Un peu comparable à celui de Donald Pleasance, son personnage est encore plus effrayant dans la mesure où le docteur n'a cette fois pas d'excuse à son comportement. C'est un docteur bourgeois, respecté de ses collègues mais ne leur retournant absolument pas leur respect. Un docteur froid, pour qui la science compte avant toute chose, et pour lequel la mort a plus à enseigner que la vie. Froid et même glacial, d'un humour méchant très grinçant, Knox est intransigeant et peste contre toutes les sortes d'émotions, qui pour lui ne sont que des freins dans son ascension de la connaissance. Méprisant, dédaigneux, il est sans pitié, et son physique sec, guindé, avec un oeil à moitié fermé, en fait l'un des "méchants" les plus impressionnants du cinéma d'horreur. A vrai dire, si l'on prend en compte la personnalité de Knox et qu'on lui ajoute les meurtres commis sur des alcooliques, des putains ou des vieillards, on pourra voir dans le film une parabole sur les atrocités nazies commises pendant la guerre, Burke et Hare apparaissant comme des anges de la mort (dans le film, le terme de "résurrectionnalistes" est employé) et le personnage de Cushing n'étant rien d'autre qu'une sorte de Mengele, reclus dans son hôpital, jamais en contact avec un monde extérieur aux abois. Un comportement destructeur non seulement pour les victimes qu'il se fait apporter, mais aussi pour son entourage, qui ne sera pas non plus épargné par un John Gilling n'hésitant pas à faire mourir certains des personnages principaux.

 


Ce qui amènera ainsi une dernière partie de film où les méfaits de Knox se retourneront contre lui-même, une jeune femme ayant été témoin de l'un des meurtres, et pouvant rendre enfin publique ce que beaucoup savaient déjà sans oser en parler : l'hécatombe pratiquée pour fournir le scientifique en "sujets" d'expériences (il refuse que l'on parle de corps).
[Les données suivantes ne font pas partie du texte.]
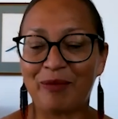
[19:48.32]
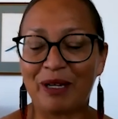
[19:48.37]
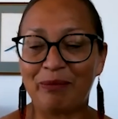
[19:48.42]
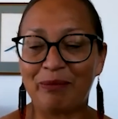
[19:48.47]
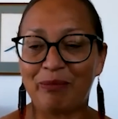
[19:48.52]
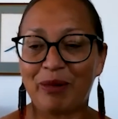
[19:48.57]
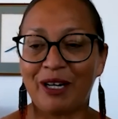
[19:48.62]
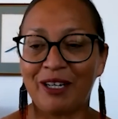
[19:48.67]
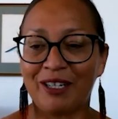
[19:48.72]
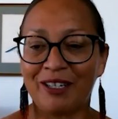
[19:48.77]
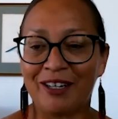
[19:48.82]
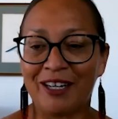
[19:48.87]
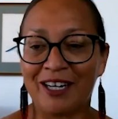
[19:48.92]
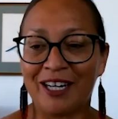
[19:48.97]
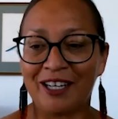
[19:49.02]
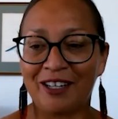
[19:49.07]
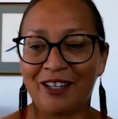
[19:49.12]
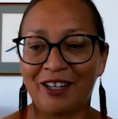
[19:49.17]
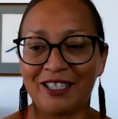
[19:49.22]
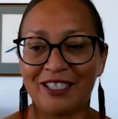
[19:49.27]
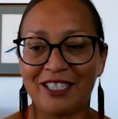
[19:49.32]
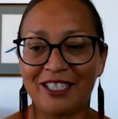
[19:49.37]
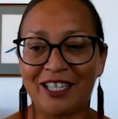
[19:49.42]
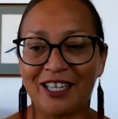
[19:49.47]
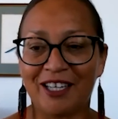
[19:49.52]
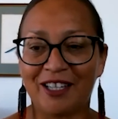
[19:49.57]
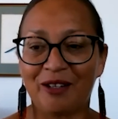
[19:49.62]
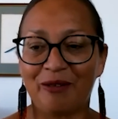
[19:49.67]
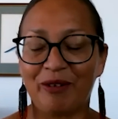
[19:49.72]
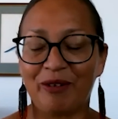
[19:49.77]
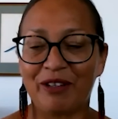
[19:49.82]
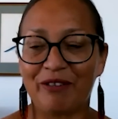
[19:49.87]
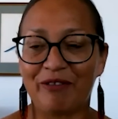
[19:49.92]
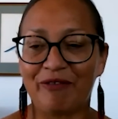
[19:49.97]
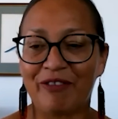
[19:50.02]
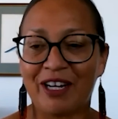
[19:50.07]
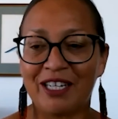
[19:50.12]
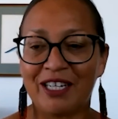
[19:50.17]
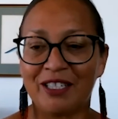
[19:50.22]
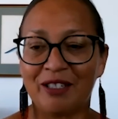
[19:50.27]
partner and I got together with a
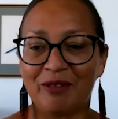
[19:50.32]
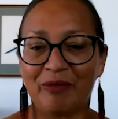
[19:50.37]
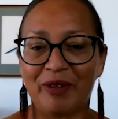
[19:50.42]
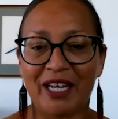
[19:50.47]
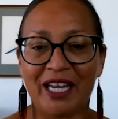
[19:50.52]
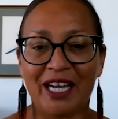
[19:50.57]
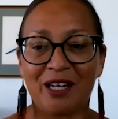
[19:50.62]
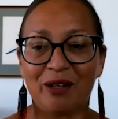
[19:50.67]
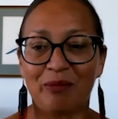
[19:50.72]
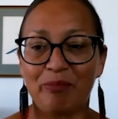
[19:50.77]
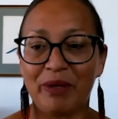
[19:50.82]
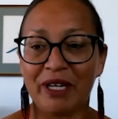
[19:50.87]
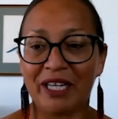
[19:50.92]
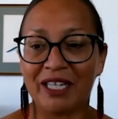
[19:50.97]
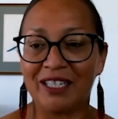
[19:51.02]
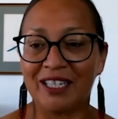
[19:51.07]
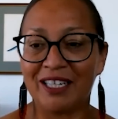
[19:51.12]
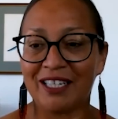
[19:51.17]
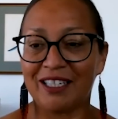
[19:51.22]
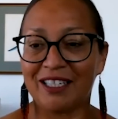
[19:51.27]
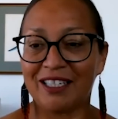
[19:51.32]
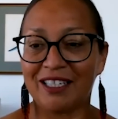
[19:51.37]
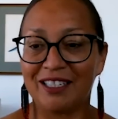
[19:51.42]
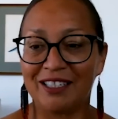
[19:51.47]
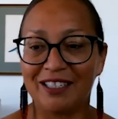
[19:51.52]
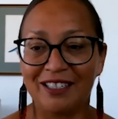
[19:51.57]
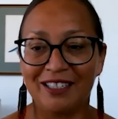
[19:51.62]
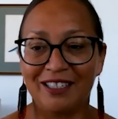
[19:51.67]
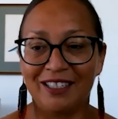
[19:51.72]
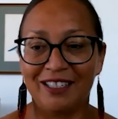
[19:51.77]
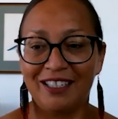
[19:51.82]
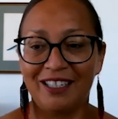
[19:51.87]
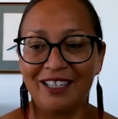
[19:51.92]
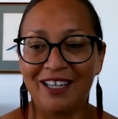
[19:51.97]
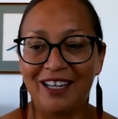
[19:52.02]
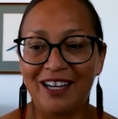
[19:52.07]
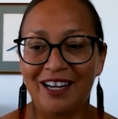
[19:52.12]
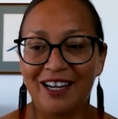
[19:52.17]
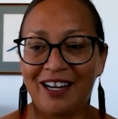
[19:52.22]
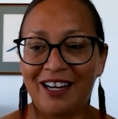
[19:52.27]
friend, and we had a picnic
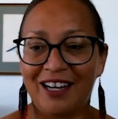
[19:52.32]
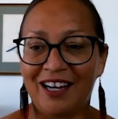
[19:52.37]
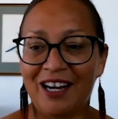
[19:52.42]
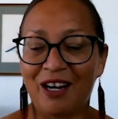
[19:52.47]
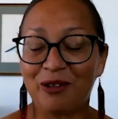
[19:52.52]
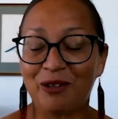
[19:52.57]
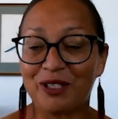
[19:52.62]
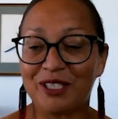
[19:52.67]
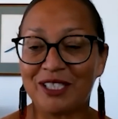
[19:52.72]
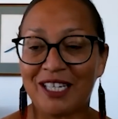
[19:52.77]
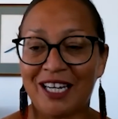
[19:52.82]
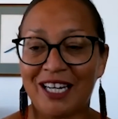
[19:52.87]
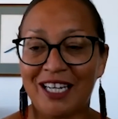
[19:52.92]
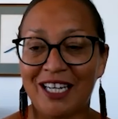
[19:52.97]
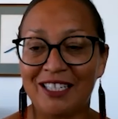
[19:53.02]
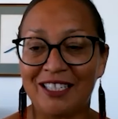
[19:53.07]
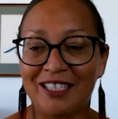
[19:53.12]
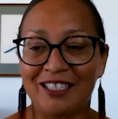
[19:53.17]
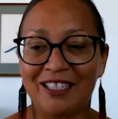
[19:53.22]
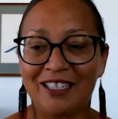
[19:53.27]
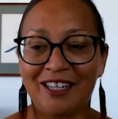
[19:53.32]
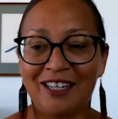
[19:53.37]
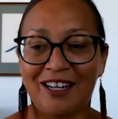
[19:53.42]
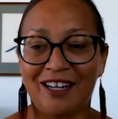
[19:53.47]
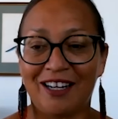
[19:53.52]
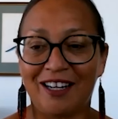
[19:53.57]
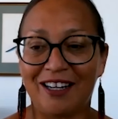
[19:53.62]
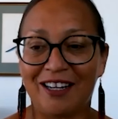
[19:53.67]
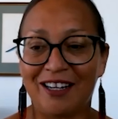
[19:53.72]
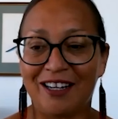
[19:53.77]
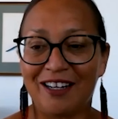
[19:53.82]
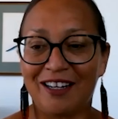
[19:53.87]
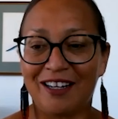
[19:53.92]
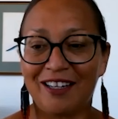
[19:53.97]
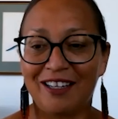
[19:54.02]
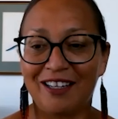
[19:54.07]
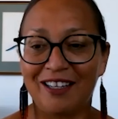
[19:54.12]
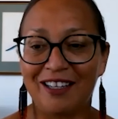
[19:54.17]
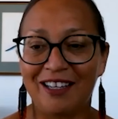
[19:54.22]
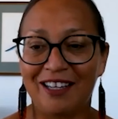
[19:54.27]
outside and
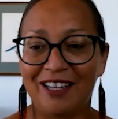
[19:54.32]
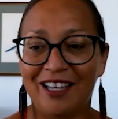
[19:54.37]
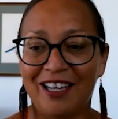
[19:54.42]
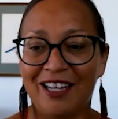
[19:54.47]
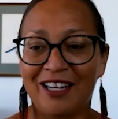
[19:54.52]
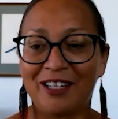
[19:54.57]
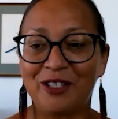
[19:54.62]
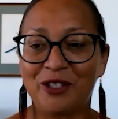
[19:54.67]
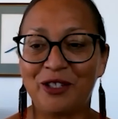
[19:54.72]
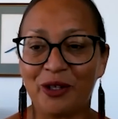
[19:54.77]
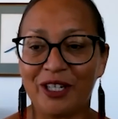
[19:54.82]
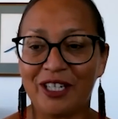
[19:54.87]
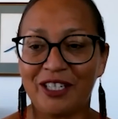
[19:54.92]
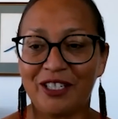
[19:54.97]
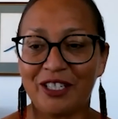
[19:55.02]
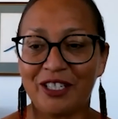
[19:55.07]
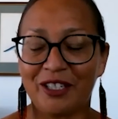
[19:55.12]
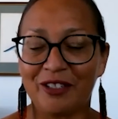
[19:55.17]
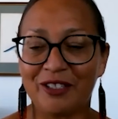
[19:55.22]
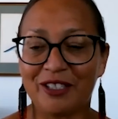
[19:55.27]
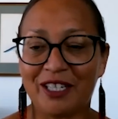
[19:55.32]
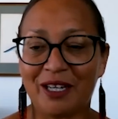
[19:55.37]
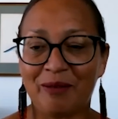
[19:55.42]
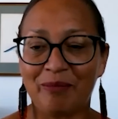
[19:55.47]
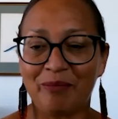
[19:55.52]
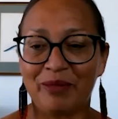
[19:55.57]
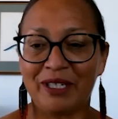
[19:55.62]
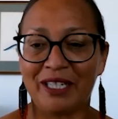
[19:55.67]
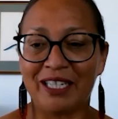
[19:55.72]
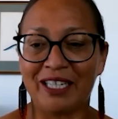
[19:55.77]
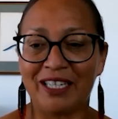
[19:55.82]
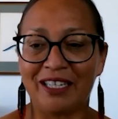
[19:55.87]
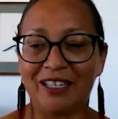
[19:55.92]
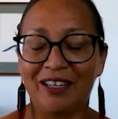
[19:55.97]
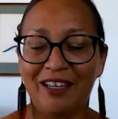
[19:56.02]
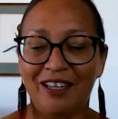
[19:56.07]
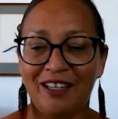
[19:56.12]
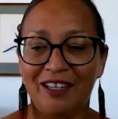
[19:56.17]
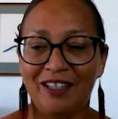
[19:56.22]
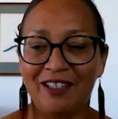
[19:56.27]
enjoyed each other's company.
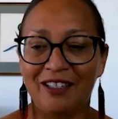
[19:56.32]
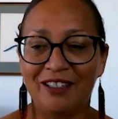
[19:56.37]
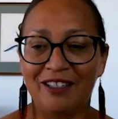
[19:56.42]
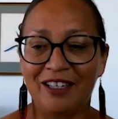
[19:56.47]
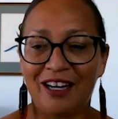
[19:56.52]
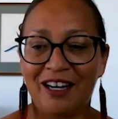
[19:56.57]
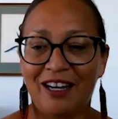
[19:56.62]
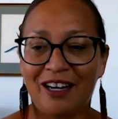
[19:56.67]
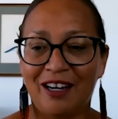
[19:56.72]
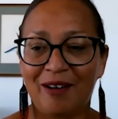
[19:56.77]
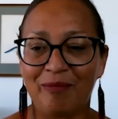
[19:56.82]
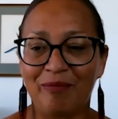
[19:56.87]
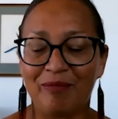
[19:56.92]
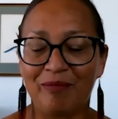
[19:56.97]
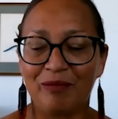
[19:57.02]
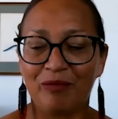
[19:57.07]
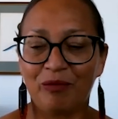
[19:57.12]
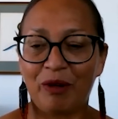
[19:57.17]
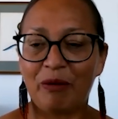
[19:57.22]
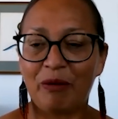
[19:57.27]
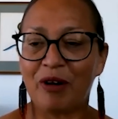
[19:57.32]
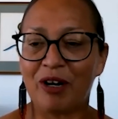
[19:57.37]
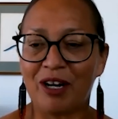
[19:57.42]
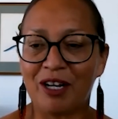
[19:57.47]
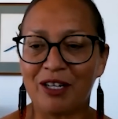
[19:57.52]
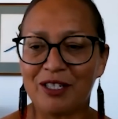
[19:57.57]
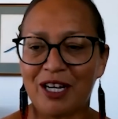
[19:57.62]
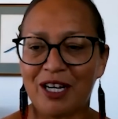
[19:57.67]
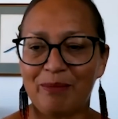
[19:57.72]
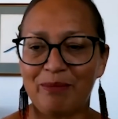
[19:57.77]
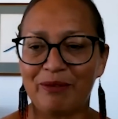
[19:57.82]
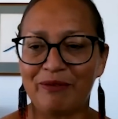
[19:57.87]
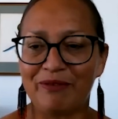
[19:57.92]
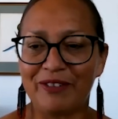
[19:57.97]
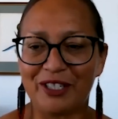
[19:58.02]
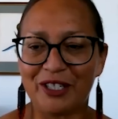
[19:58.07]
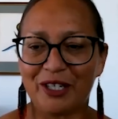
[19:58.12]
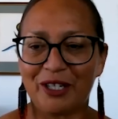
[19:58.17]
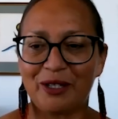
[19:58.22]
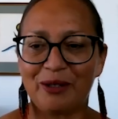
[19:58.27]
We weren't on top of
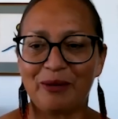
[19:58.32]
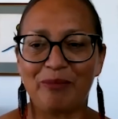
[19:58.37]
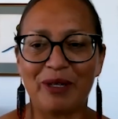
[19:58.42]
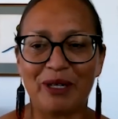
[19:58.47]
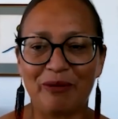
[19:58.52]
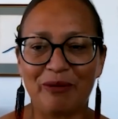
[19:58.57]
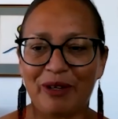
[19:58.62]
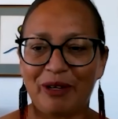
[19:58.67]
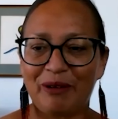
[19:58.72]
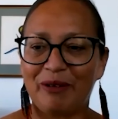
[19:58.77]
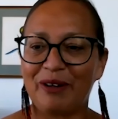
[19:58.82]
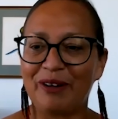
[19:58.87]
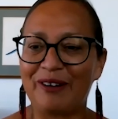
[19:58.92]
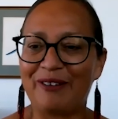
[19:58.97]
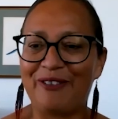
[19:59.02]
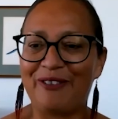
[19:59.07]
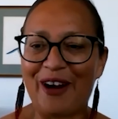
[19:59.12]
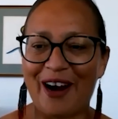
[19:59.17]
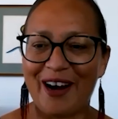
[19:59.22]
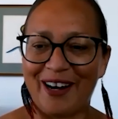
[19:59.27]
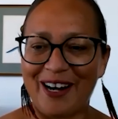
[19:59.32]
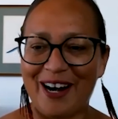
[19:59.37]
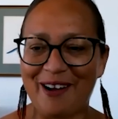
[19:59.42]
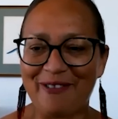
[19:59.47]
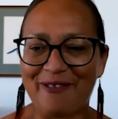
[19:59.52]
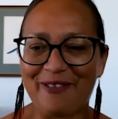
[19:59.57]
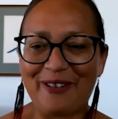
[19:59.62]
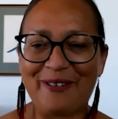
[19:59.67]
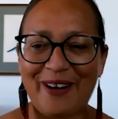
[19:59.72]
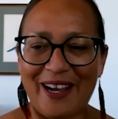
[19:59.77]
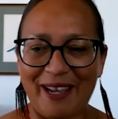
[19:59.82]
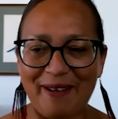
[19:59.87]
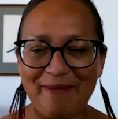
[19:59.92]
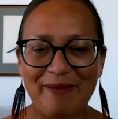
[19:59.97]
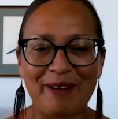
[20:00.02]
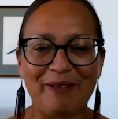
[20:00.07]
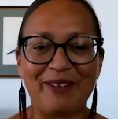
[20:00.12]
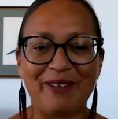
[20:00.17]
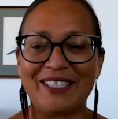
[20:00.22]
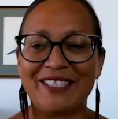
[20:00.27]
each other, but we were far enough away,
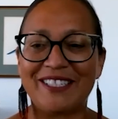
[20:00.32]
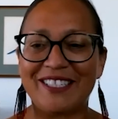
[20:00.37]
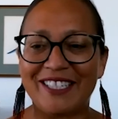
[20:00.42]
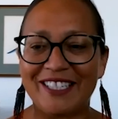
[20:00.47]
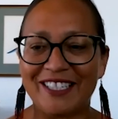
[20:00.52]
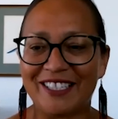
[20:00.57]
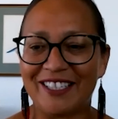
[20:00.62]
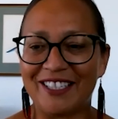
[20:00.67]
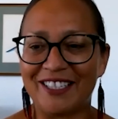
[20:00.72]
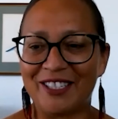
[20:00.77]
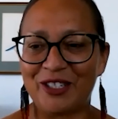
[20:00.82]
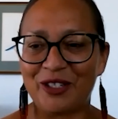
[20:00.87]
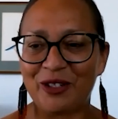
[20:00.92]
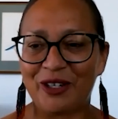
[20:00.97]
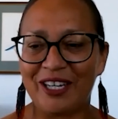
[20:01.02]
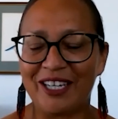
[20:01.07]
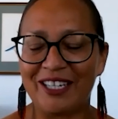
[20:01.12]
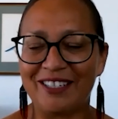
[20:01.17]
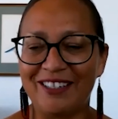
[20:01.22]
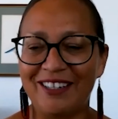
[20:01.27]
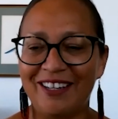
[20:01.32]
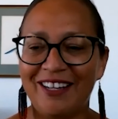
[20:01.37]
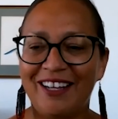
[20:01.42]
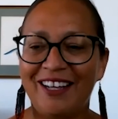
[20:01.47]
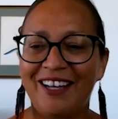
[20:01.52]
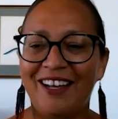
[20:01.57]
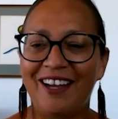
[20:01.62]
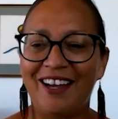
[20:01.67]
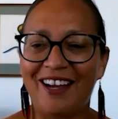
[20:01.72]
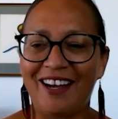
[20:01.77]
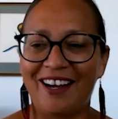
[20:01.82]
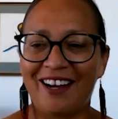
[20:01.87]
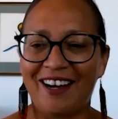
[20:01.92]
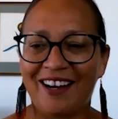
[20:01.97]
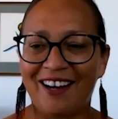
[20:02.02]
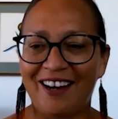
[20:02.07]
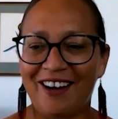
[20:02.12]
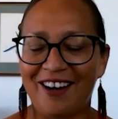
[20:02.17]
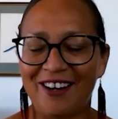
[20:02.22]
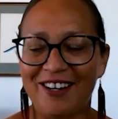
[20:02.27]
but we still enjoyed
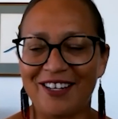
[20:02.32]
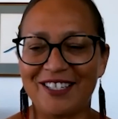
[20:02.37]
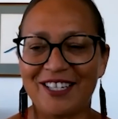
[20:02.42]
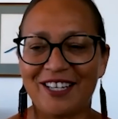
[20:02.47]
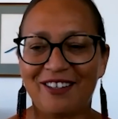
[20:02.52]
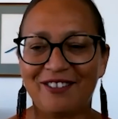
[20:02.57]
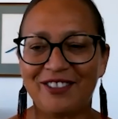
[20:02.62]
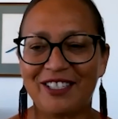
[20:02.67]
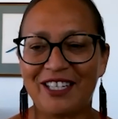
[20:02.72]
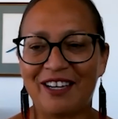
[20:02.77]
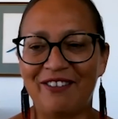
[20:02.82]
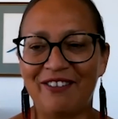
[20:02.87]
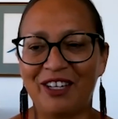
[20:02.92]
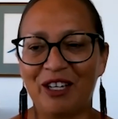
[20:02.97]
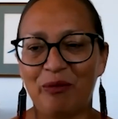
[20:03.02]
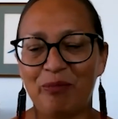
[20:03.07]
ourselves having a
Mais malgré cette pression, Knox ne vacillera pas et continuera à croire en ses méthodes et à dédaigner toutes les accusations. L'une des scènes les plus mémorables le présentera imperturbable face à un amphithéâtre pratiquement vide, alors qu'au pied de l'université où il enseigne, la foule réclame sa peau. On songe alors un peu plus aux classiques de l'horreur façon Universal, surtout que le film présente aussi son lot de discours sur le défi d'un homme souhaitant supplanter Dieu, via la question de l'âme...
Tout se terminera dans la violence, défonçant au passage quelques hypocrisies généralisées (celle du milieu médical, celle de la foule), et malgré un ultime rebondissement assez décevant, "L'impasse aux Violences" apparaîtra bel et bien comme un chef d'oeuvre de noirceur, de richesse thématique et picturale et annoncera les monuments de violence malsaine qui suivront plus de dix ans plus tard. Un grand film, assurément, qui avec quelques collègues hammeriens peut logiquement faire penser qu'en cette fin des années 50 et début des années 60, le Royaume-Uni dominait le genre horrifique dans le cinéma mondial.